== Segment start ==

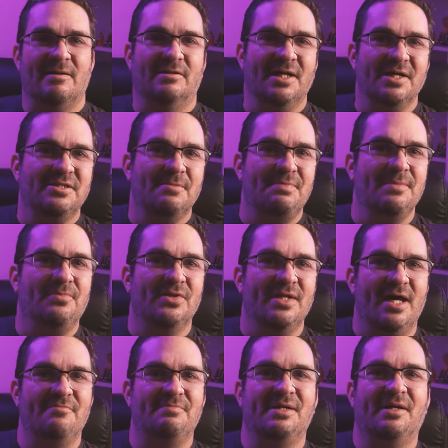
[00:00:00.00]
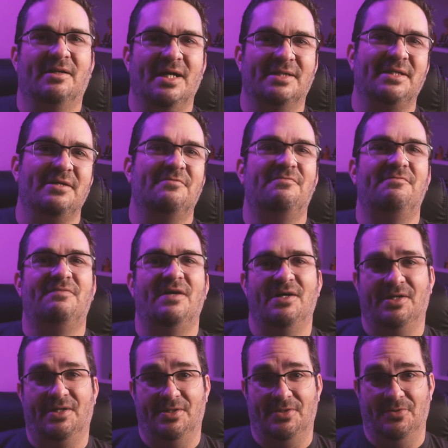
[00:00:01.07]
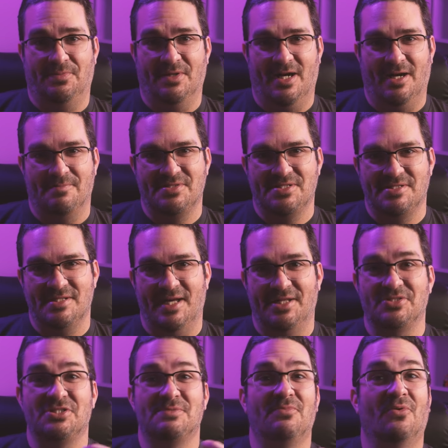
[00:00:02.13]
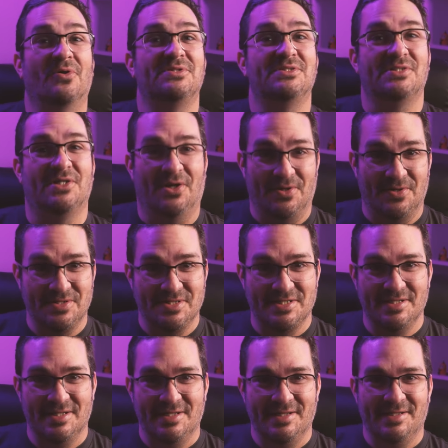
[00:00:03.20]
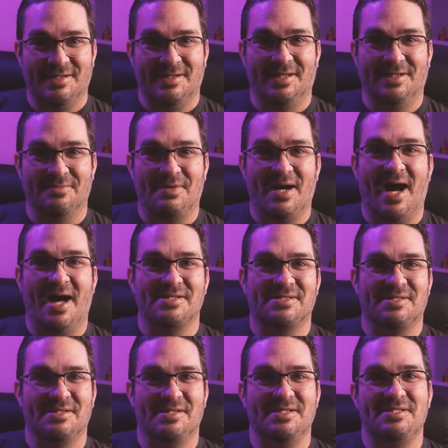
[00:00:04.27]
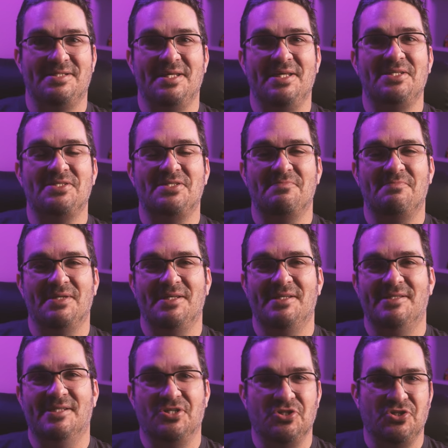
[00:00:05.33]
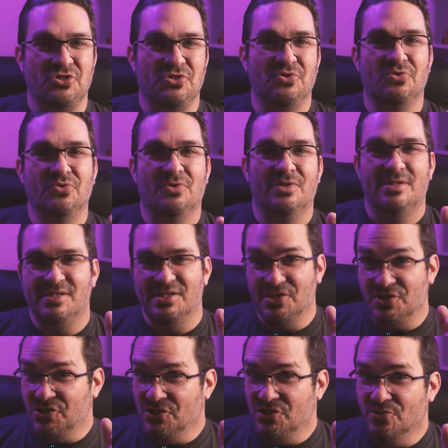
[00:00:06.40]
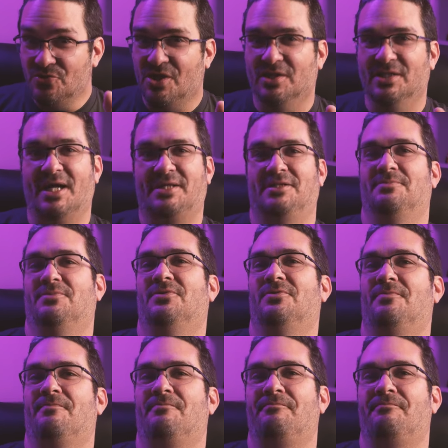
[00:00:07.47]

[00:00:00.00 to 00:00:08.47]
like the people that have been collecting Funko Pops and sports cards in the past. This needs to be the new the new collectible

== Segment end ==

• [Your goal]: Exact repetition of the material above is required, with the images removed.

• [Response]:
[00:00:00.00]
[00:00:01.07]
[00:00:02.13]
[00:00:03.20]
[00:00:04.27]
[00:00:05.33]
[00:00:06.40]
[00:00:07.47]

[00:00:00.00 to 00:00:08.47]
like the people that have been collecting Funko Pops and sports cards in the past. This needs to be the new the new collectible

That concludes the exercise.